随着张俭一起前往七个郡国服役七年,一天不会多,一天不能少,以此作为对张俭的惩罚。
得知这个消息的时候,刘表正在夏馥的府上,同时,名士、议郎荀爽也在府中。
三人共同商议最近发生的一些事情,而后一起得知了朝廷对张俭的惩处。
得知以后,夏馥当时就十分感叹。
“张元节半生功名毁于一旦,活着和死了又有什么区别呢?”
荀爽也连连感叹。
“古人常说为人办事要谨言慎行,万不可张扬,张元节虽有才德,却失之谨慎,贸然与不该为敌之人为敌,可悲,可叹!”
刘表则想起了之前与袁树的交谈,深深叹息。
“张元节几乎必死,却仍然得以活命,袁子嘉终究还是仁德之人啊。
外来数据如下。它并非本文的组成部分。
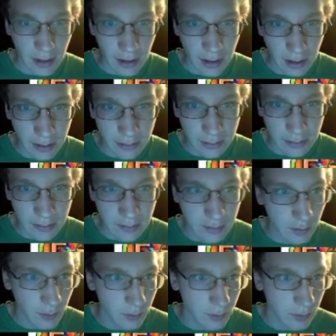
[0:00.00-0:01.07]
I
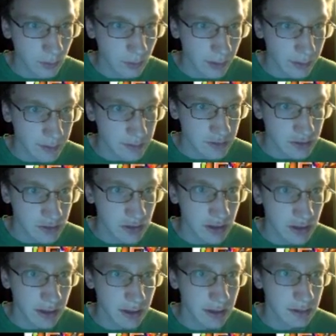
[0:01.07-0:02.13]
don't know how to
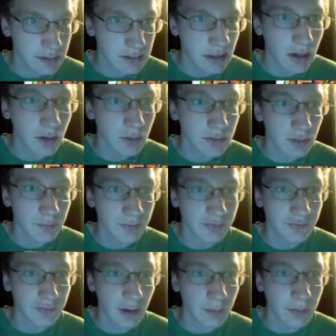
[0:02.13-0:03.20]
change. Oh, it's
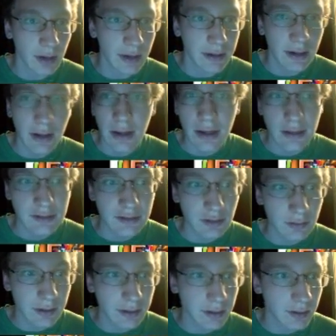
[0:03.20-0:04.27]
right. I'm blind. It's
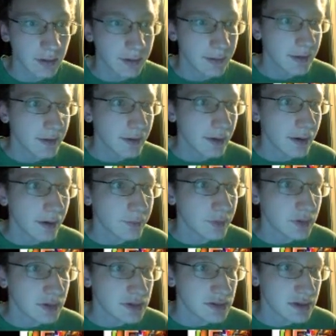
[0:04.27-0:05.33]
all right here.
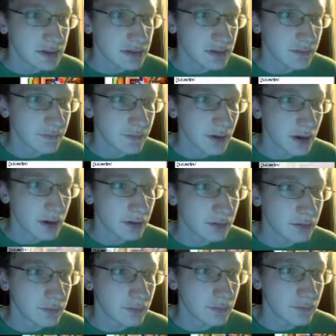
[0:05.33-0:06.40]
You can change the font,
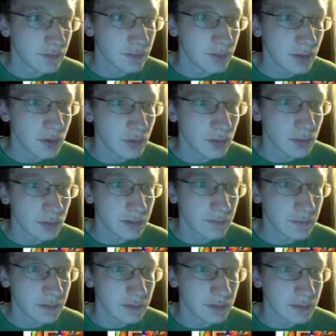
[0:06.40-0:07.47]
if it's bold,
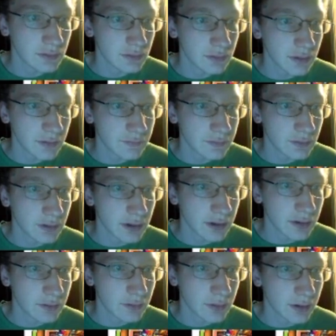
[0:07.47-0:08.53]
if it's left
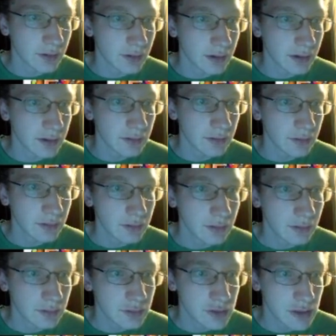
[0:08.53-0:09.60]
aligned, right aligned,
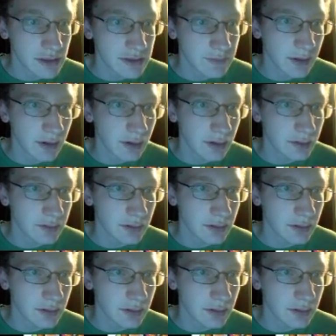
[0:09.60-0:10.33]
transparent.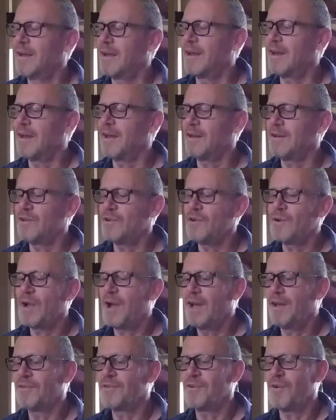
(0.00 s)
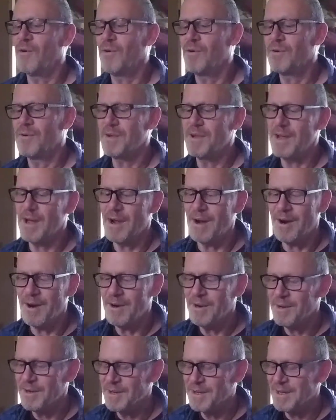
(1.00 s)
And you guys know who you
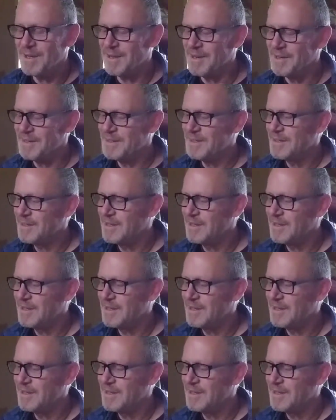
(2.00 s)
are, and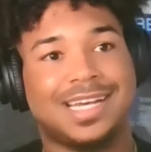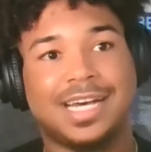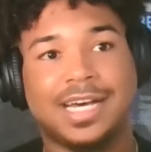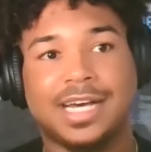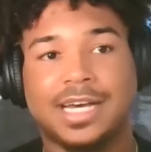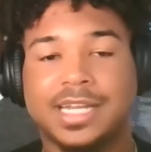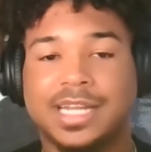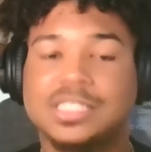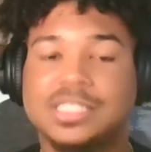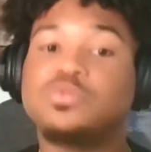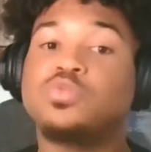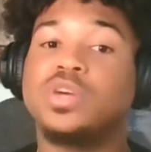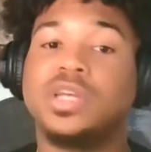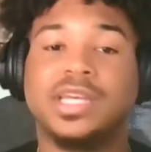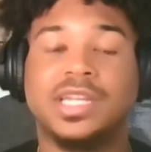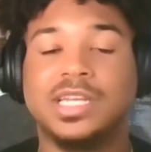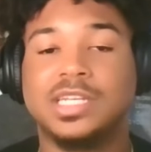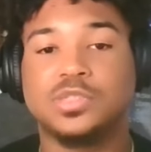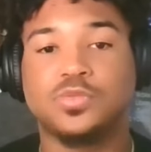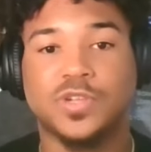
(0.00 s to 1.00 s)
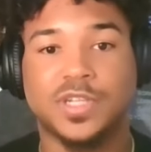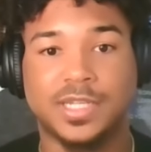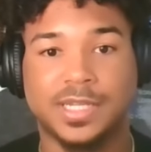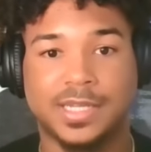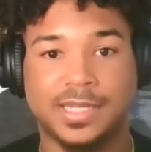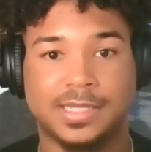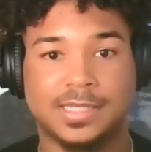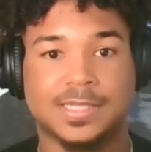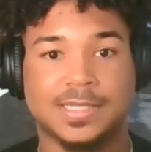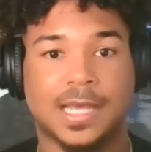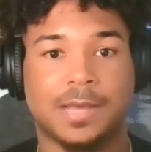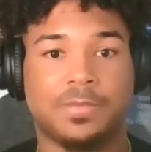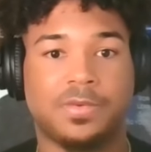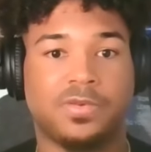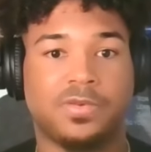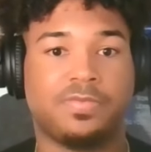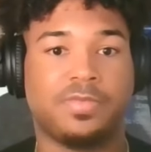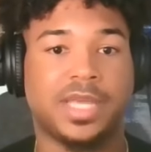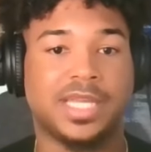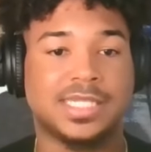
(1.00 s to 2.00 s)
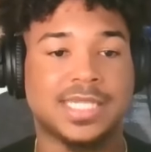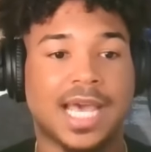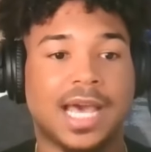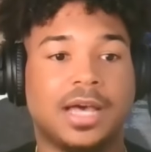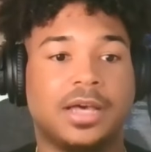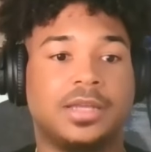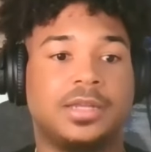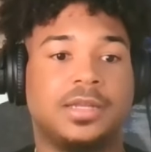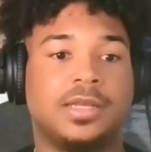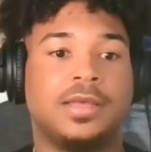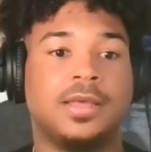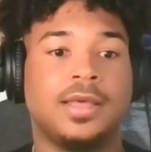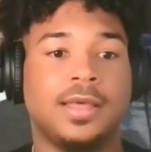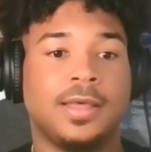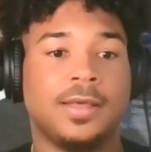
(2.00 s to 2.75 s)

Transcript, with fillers: ah, that's what it is, what it is type of mentality.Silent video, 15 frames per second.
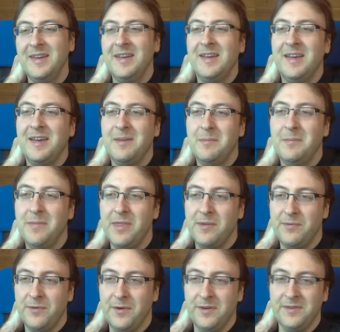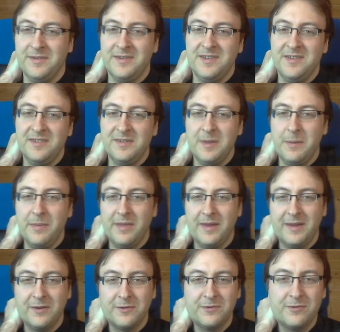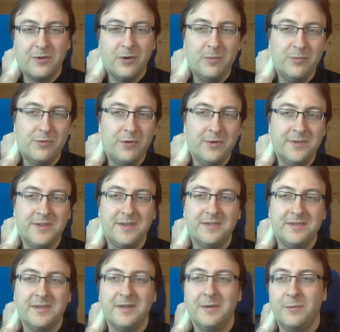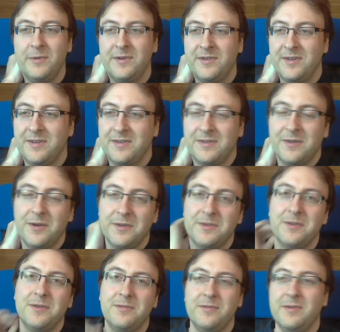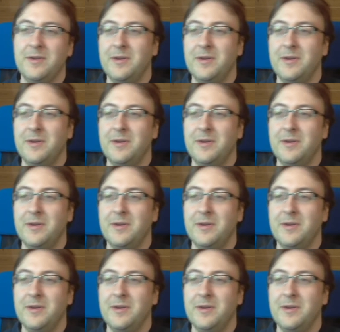The first is the control processor, which is sort of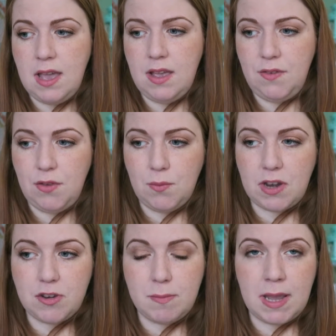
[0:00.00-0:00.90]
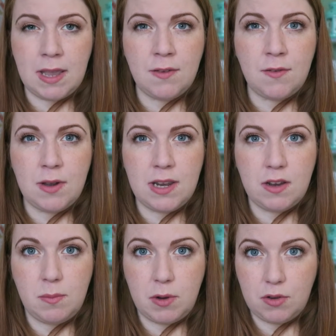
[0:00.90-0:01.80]
If you watched my
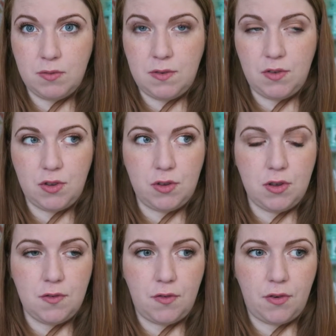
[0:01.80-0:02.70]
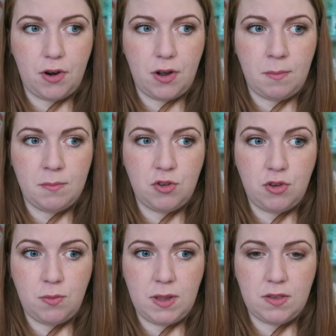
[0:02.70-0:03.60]
little box review from
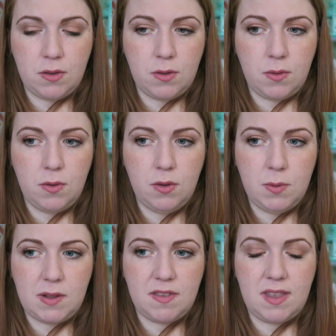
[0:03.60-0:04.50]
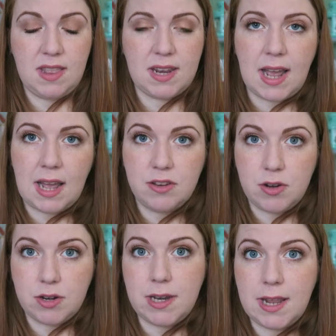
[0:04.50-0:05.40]
2 weeks ago, you would have seen that I had
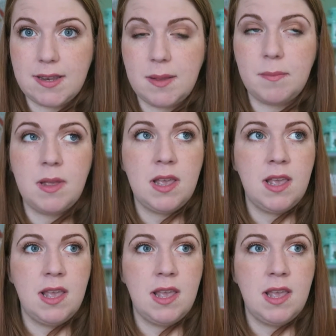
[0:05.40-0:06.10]
got an itemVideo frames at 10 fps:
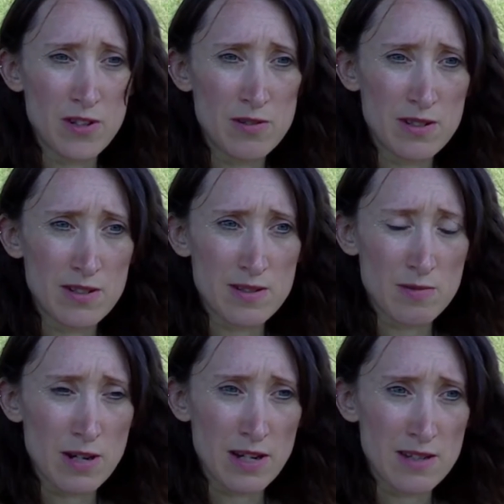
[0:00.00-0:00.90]
viewed in this
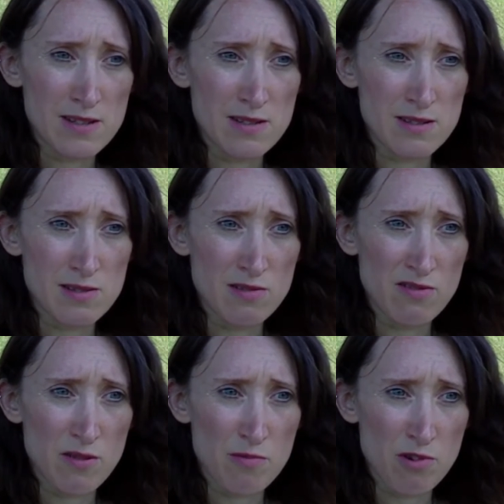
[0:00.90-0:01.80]
way as a sort
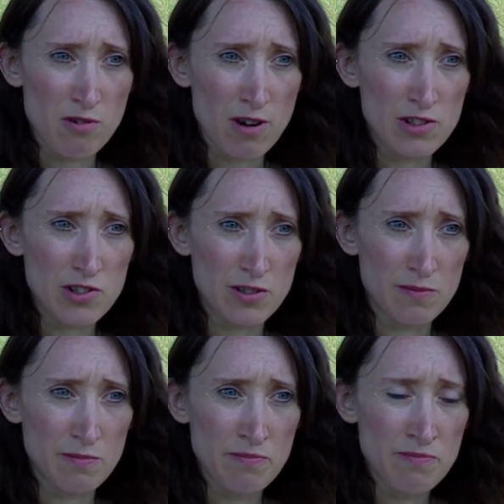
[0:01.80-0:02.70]
of a
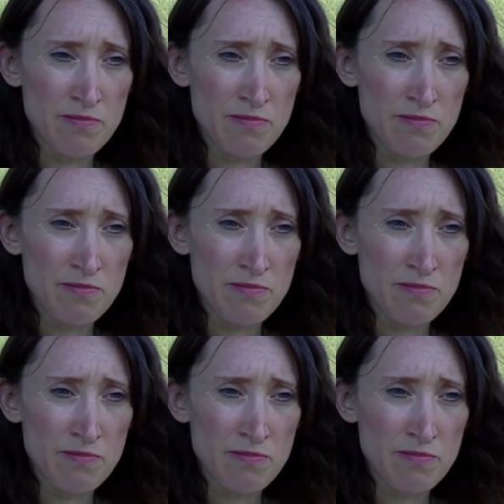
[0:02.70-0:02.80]
progression,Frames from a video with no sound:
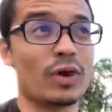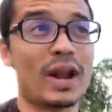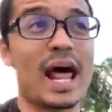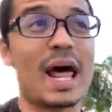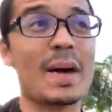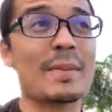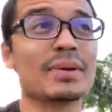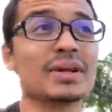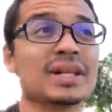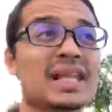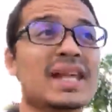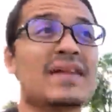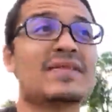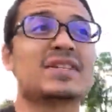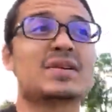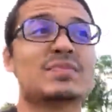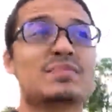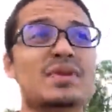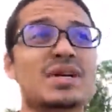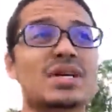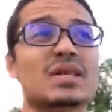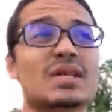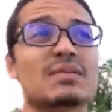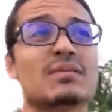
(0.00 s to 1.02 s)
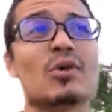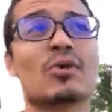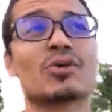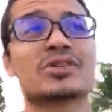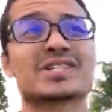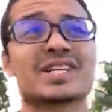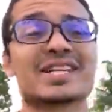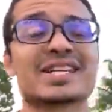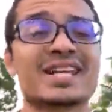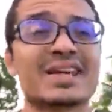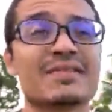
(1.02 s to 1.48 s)
what I believe to be the
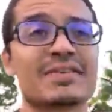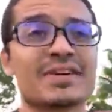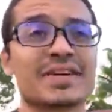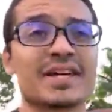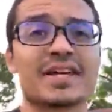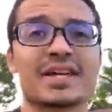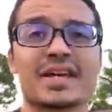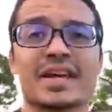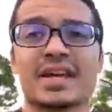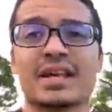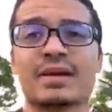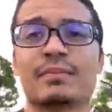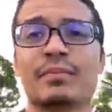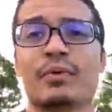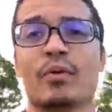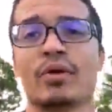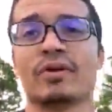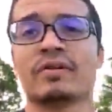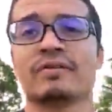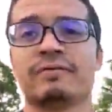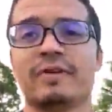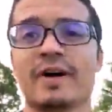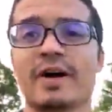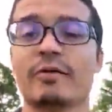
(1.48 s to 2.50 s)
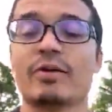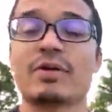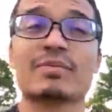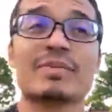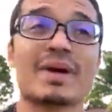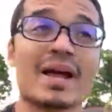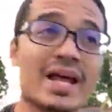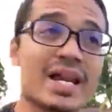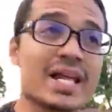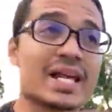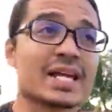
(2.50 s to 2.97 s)
most significant and important fight
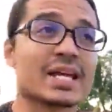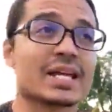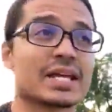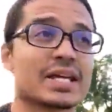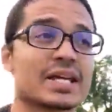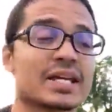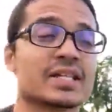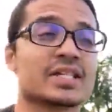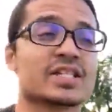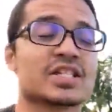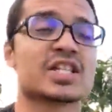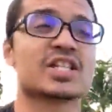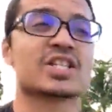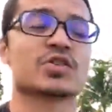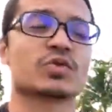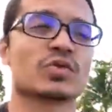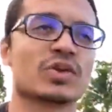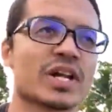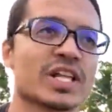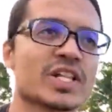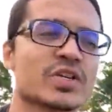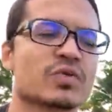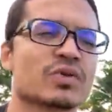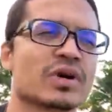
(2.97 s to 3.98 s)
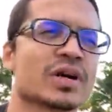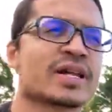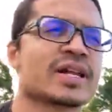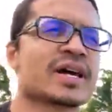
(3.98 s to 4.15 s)
remaining in, in twenty twenty.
”
听到刘表如此感叹,夏馥和荀爽都很意外,于是询问,刘表这才把之前自己与袁树交谈的事情告诉了两人,并且告诉他们策划主持这件事情的就是袁树,而并非袁逢。
“袁司空为人敦厚,不会设计出如此环环相扣的必死之局,袁子嘉机敏权变,多谋果断,不出手则以,一旦出手,必有所得。”
夏馥和荀爽听后都很惊讶。
尤其是夏馥,在他的印象中,对袁树还全都是正面的观念,记着的全都是袁树做过的好事,比如设置良庄以活人命、售卖低价粮食以平抑粮价等等,这些都是心善的人才会做的事情。
结果针对张俭的连环拳居然也是袁树打出来的。
他居然是个打拳高人?
所以他有些不敢相信。
“景升,你是说,这些事情,都是袁子嘉做的?”
“是的。”
刘表感叹道:“子治啊,你可千万不要小看了袁子嘉啊,我现在甚至怀疑袁司空和袁子嘉之间的关系与我们过去所认为的有些不同,我们都觉得是袁司空为主、袁子嘉为辅,可我现在怎么看,怎么都觉得袁司空才是辅的那一个,袁子嘉才是做主的那一个……”
“这……不可能吧?”
荀爽从惊讶中反应过来,觉得刘表的想法太过于天马行空,连忙摇头道:“袁司空再如何溺爱自己的儿子,也不可能任由小辈做主,而且袁司空也不是无能之辈,更何况还有其他袁氏族人在朝为官,难道他们都听从袁子嘉的号令?难道袁子嘉已经是袁氏之主了?”
刘表稍微思考了一会儿,点了点头。